- TASK STATEMENT
For the material below, the expected output is exactly the lines between the line holding "[10:47.49-10:50.44]" and the line holding "[0:00.00-0:04.70]", inclusive, with pictures left out.

- THE DATA
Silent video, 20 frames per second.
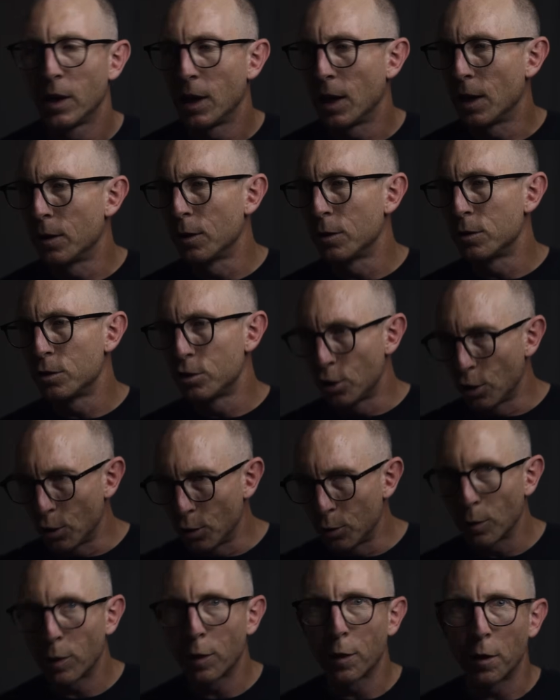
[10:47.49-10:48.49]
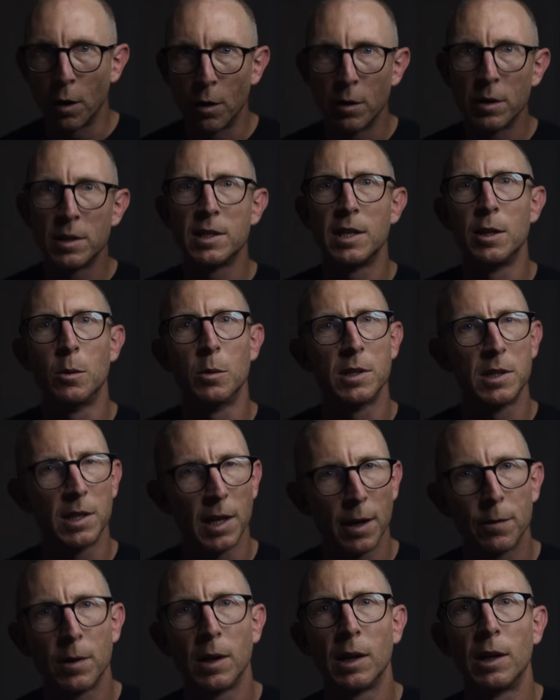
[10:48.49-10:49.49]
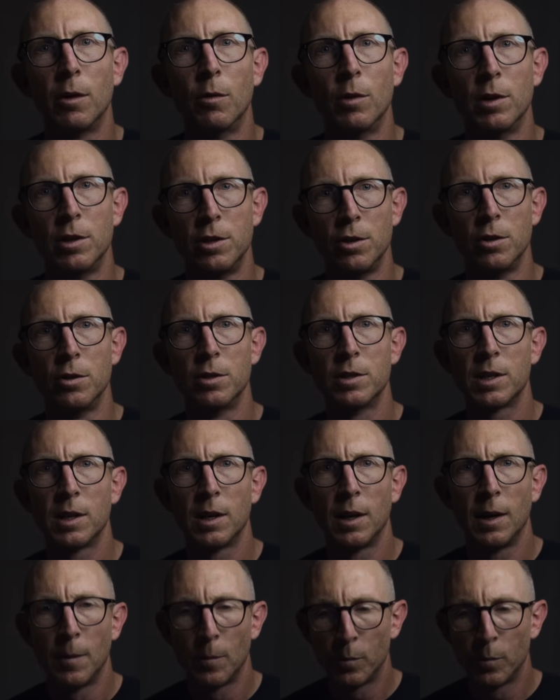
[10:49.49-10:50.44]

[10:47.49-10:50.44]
and the turn authority was definitely reduced.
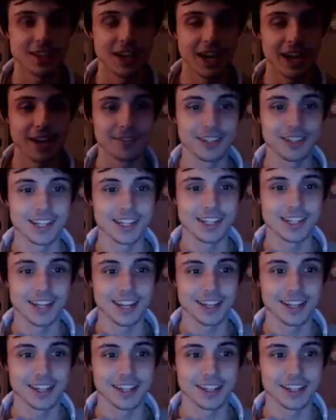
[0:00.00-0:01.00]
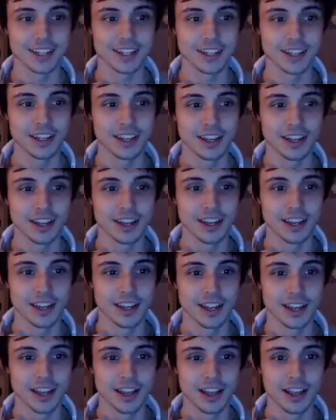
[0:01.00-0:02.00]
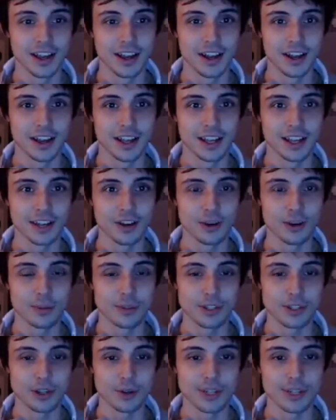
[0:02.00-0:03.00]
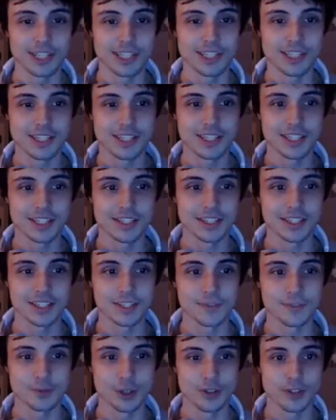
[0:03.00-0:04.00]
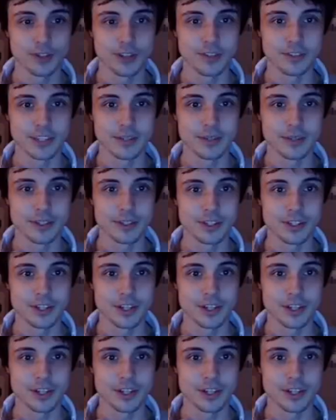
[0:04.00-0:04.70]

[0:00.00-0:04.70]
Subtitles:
I have Lee at Tekken King, and it almost always is 45 damage.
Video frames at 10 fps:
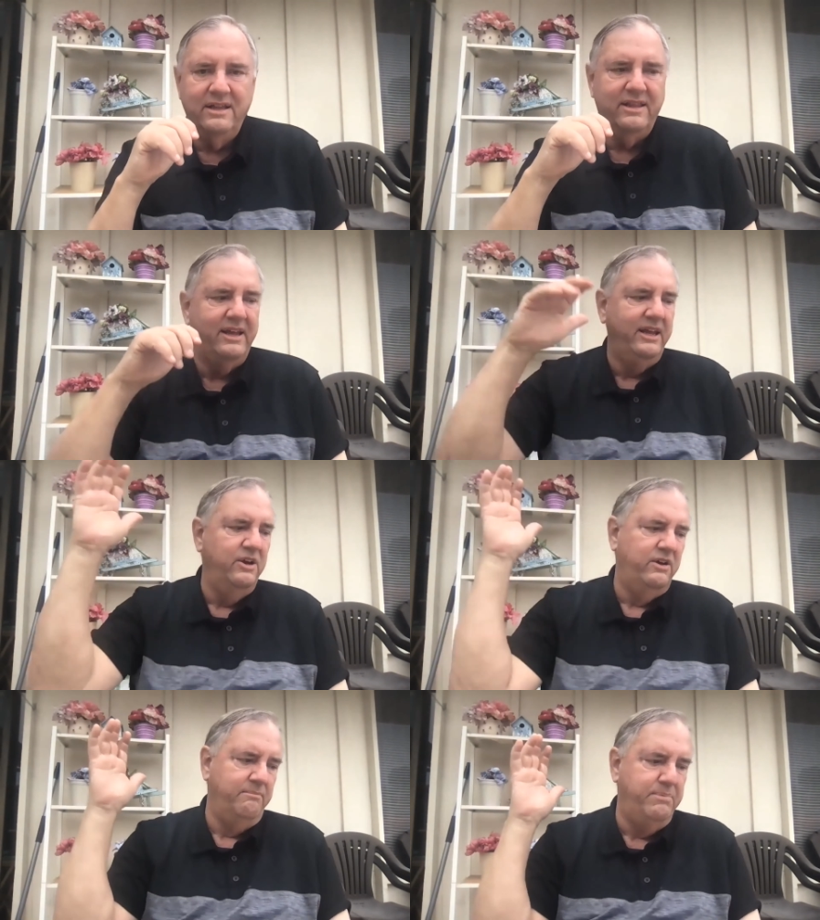the
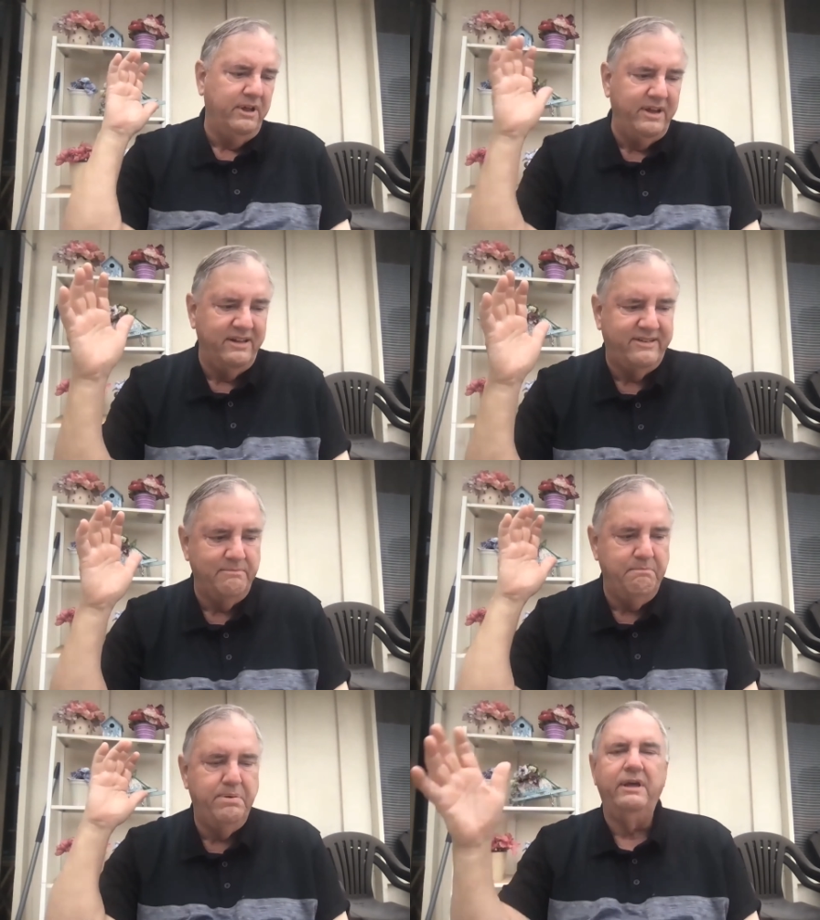un- billions
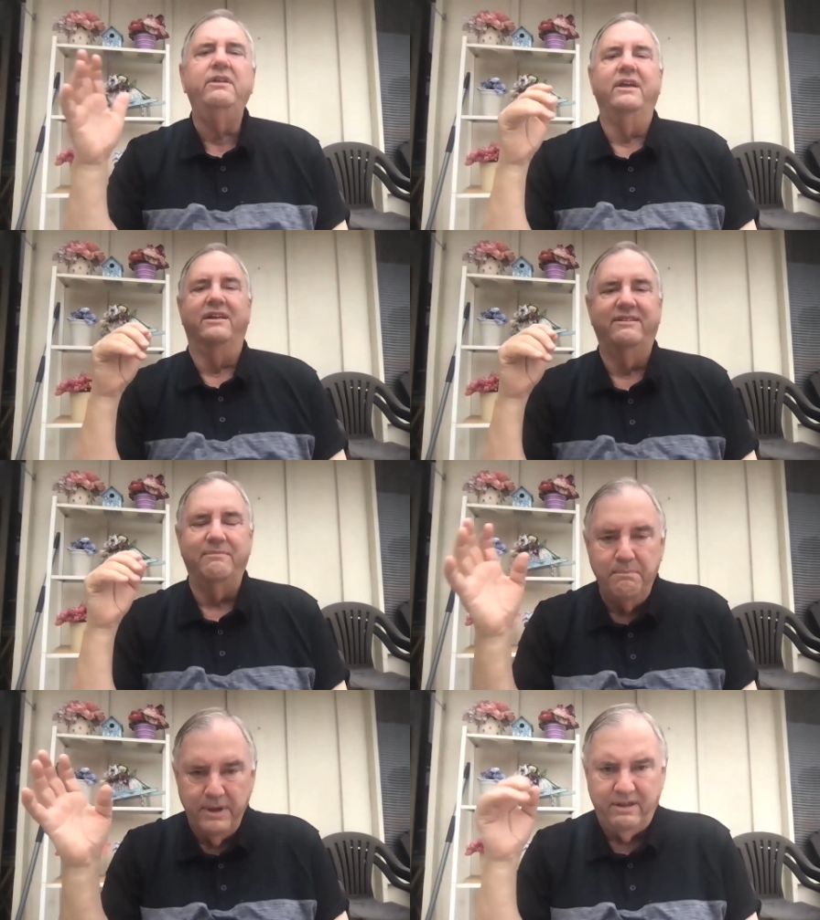and billions
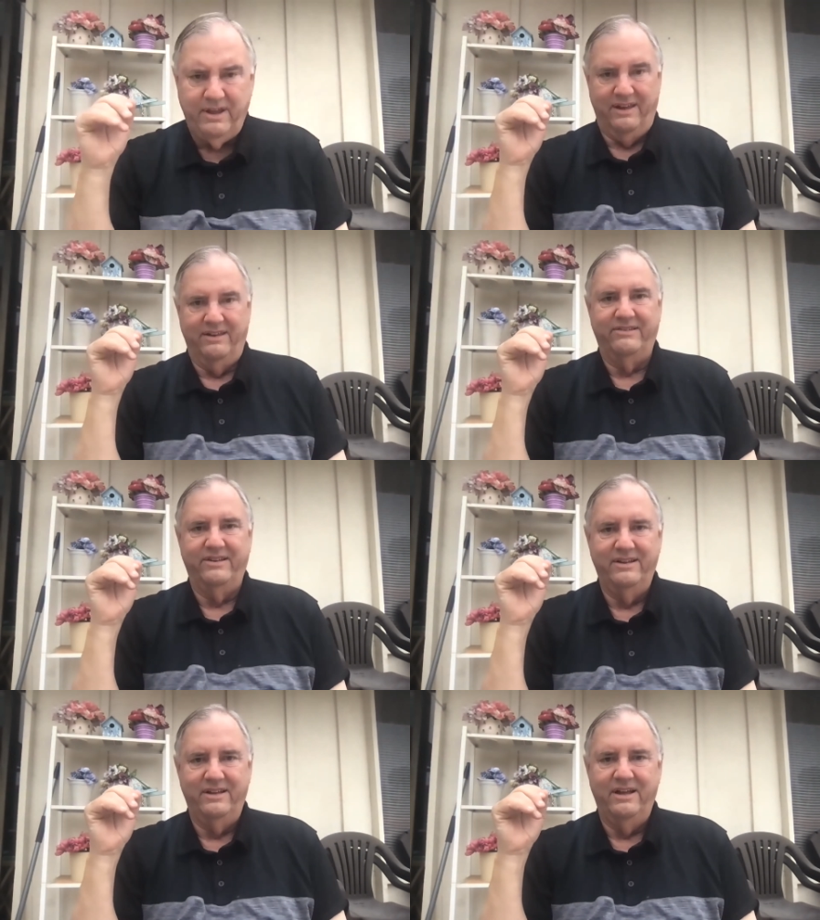and billions
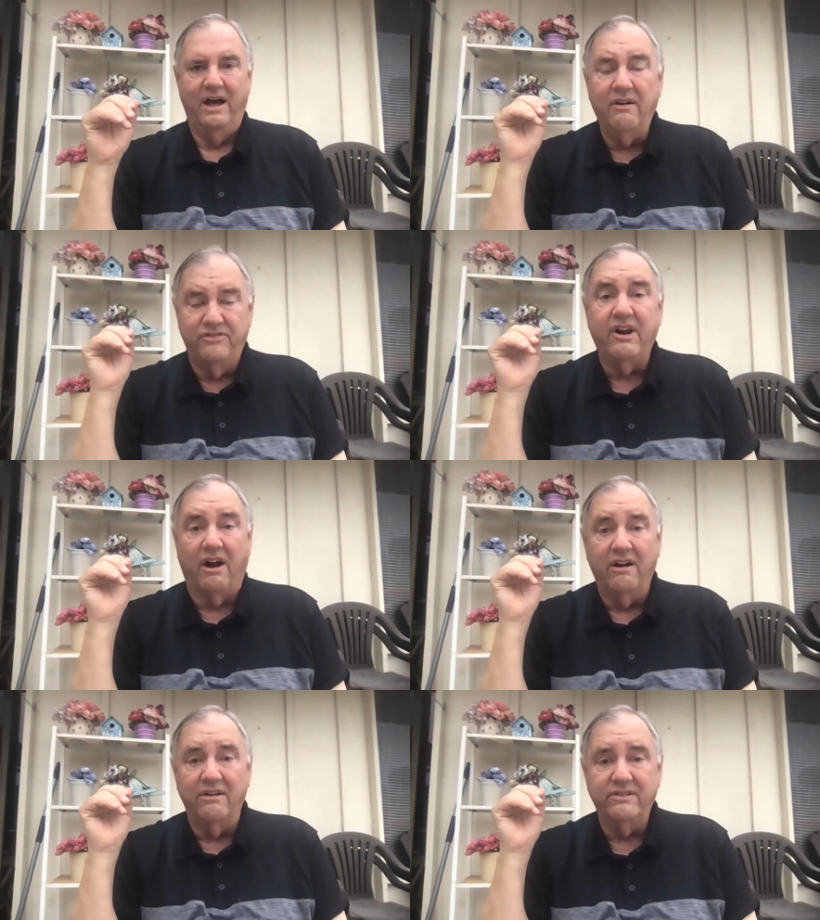of
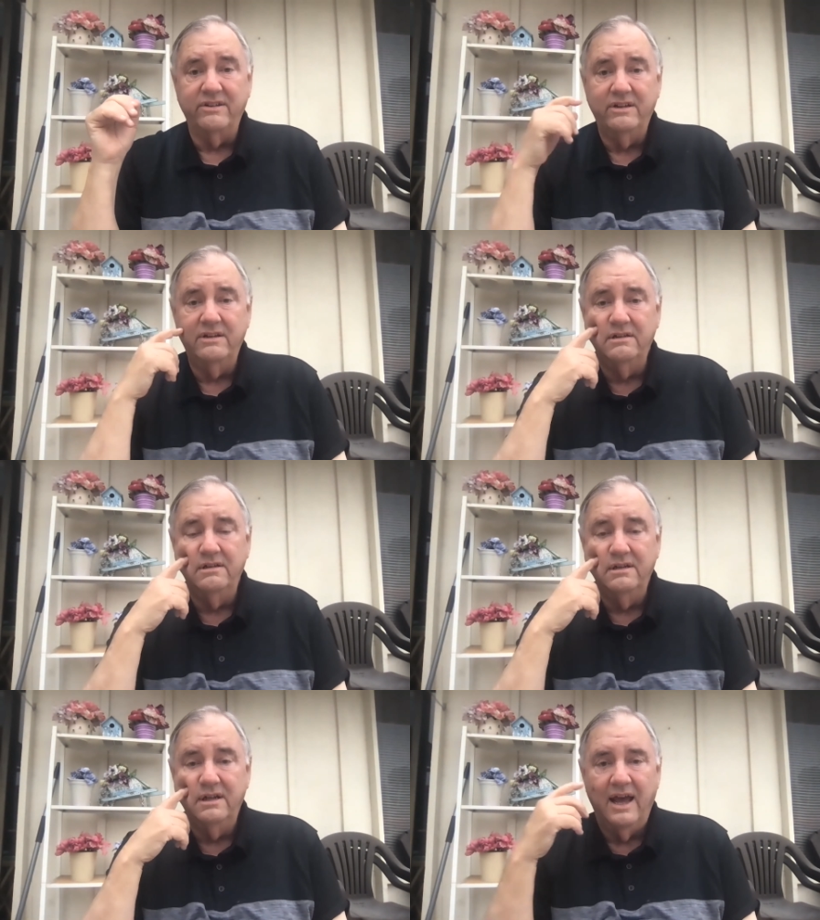stars
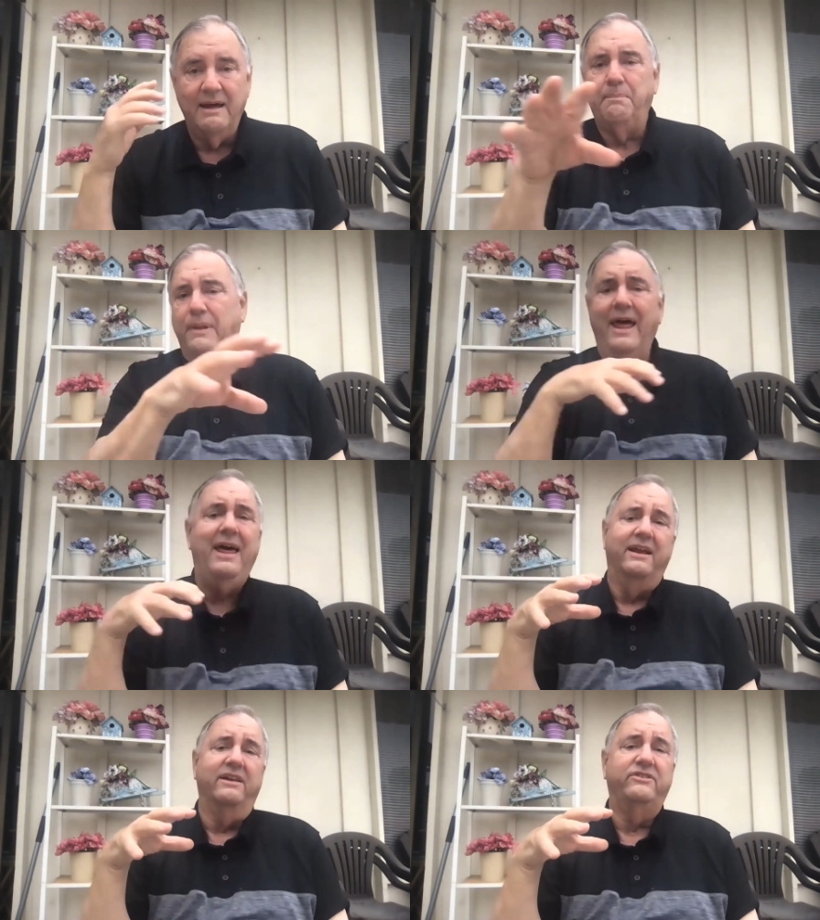and
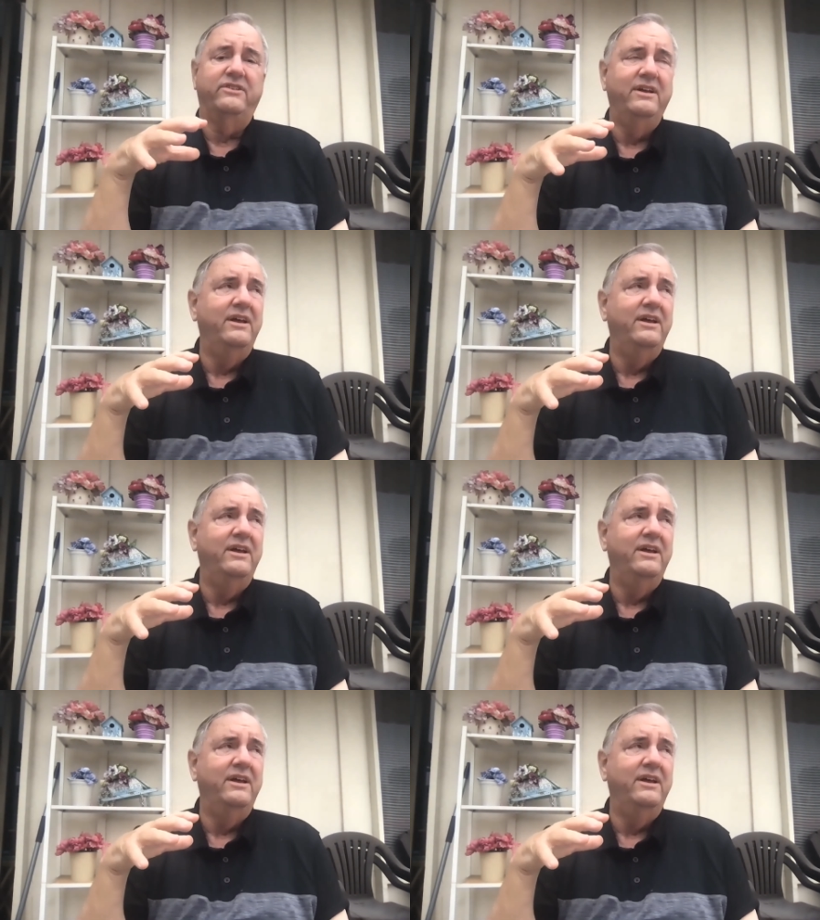planets,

- RESULT OF THE TASK
[10:47.49-10:50.44]
and the turn authority was definitely reduced.
[0:00.00-0:01.00]
[0:01.00-0:02.00]
[0:02.00-0:03.00]
[0:03.00-0:04.00]
[0:04.00-0:04.70]

[0:00.00-0:04.70]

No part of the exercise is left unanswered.